### Activity:
Take the lines below from the one with "[4:37.07-4:38.07]" through the one with "[4:43.07-4:44.07]" and print only them, exactly. Don't print the pictures.

Dataset entries:
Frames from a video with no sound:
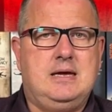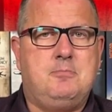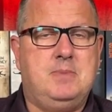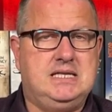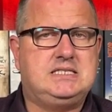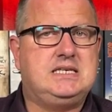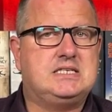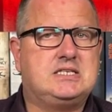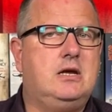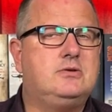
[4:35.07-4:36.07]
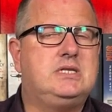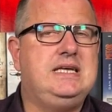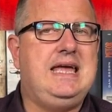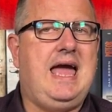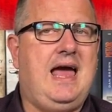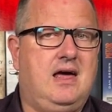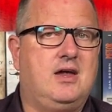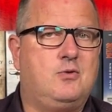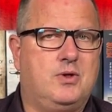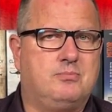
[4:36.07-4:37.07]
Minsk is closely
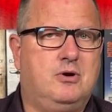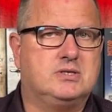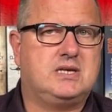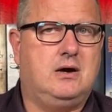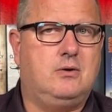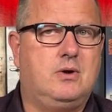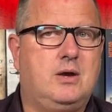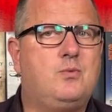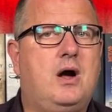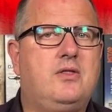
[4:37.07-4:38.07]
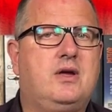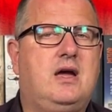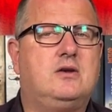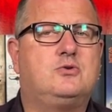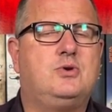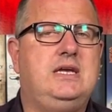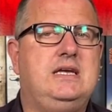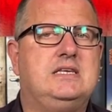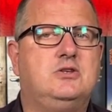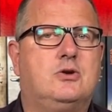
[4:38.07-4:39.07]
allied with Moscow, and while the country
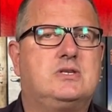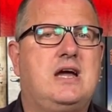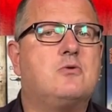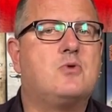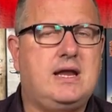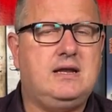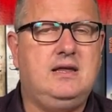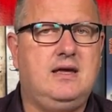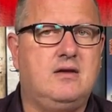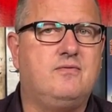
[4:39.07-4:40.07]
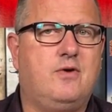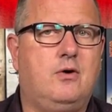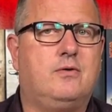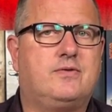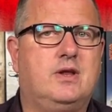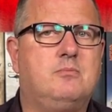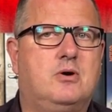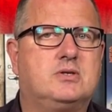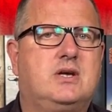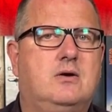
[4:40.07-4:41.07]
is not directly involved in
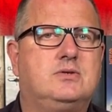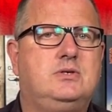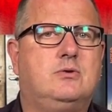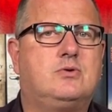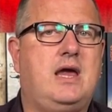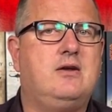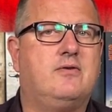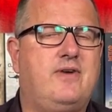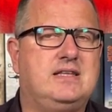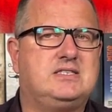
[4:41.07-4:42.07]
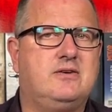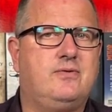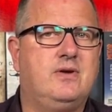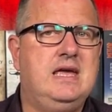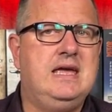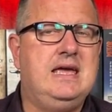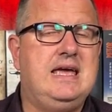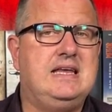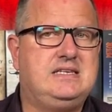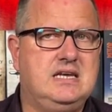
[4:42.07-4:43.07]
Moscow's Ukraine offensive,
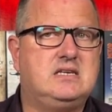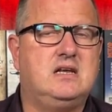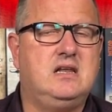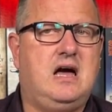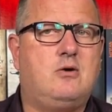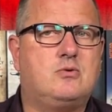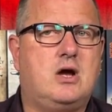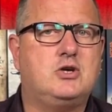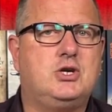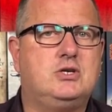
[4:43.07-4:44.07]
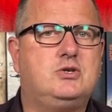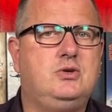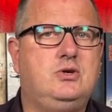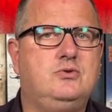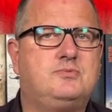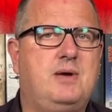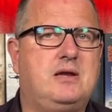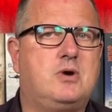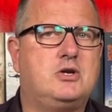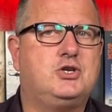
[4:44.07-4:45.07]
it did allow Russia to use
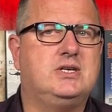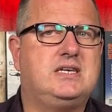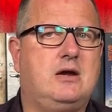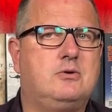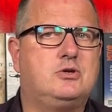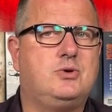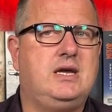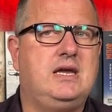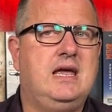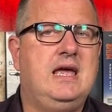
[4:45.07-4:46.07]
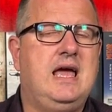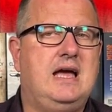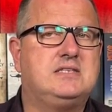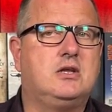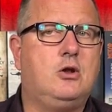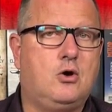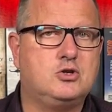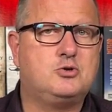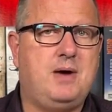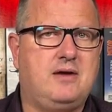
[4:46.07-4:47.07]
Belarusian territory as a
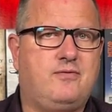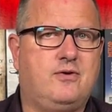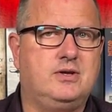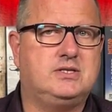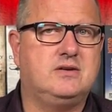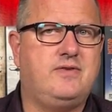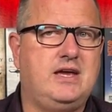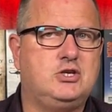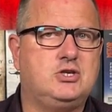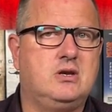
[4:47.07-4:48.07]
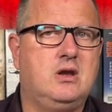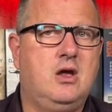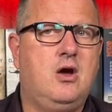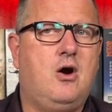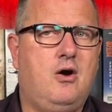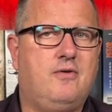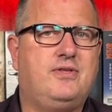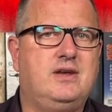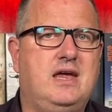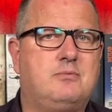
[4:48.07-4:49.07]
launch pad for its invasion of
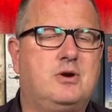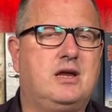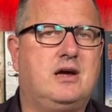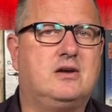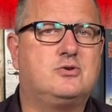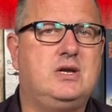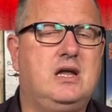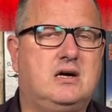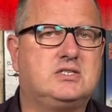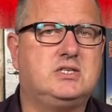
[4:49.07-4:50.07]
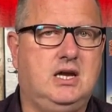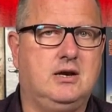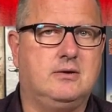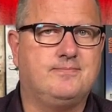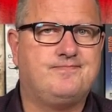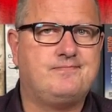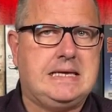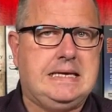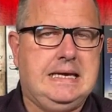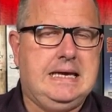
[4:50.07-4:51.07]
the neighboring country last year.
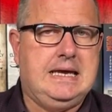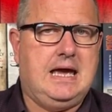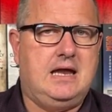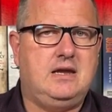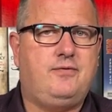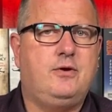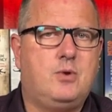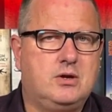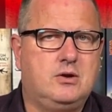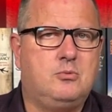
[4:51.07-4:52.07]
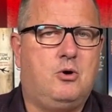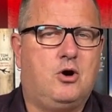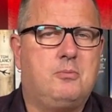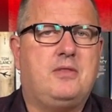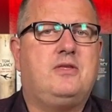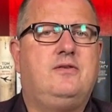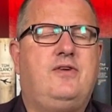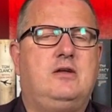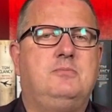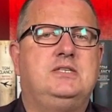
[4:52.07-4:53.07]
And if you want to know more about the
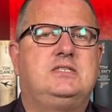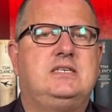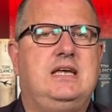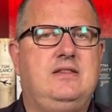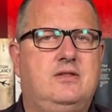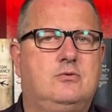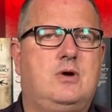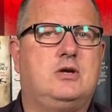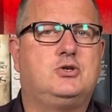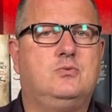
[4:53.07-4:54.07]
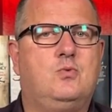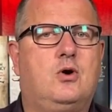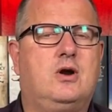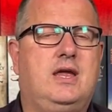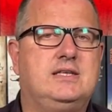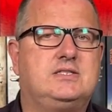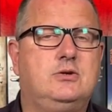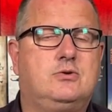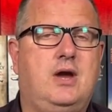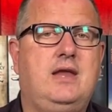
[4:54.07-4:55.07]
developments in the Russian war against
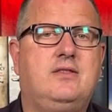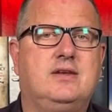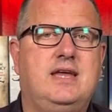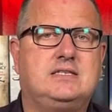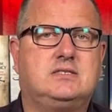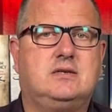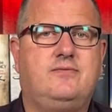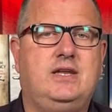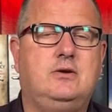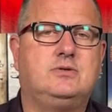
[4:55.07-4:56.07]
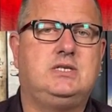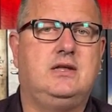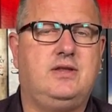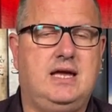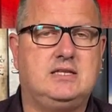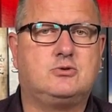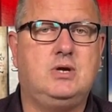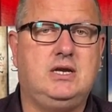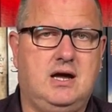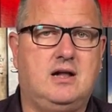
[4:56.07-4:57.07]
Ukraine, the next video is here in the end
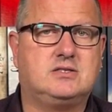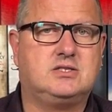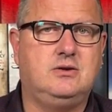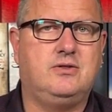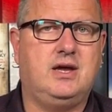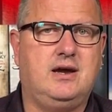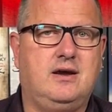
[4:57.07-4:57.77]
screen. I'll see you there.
--
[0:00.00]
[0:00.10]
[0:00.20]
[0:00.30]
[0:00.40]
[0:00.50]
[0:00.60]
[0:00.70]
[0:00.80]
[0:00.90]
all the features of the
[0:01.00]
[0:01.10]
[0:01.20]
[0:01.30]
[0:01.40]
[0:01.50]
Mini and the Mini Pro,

### Your response:
[4:37.07-4:38.07]
[4:38.07-4:39.07]
allied with Moscow, and while the country
[4:39.07-4:40.07]
[4:40.07-4:41.07]
is not directly involved in
[4:41.07-4:42.07]
[4:42.07-4:43.07]
Moscow's Ukraine offensive,
[4:43.07-4:44.07]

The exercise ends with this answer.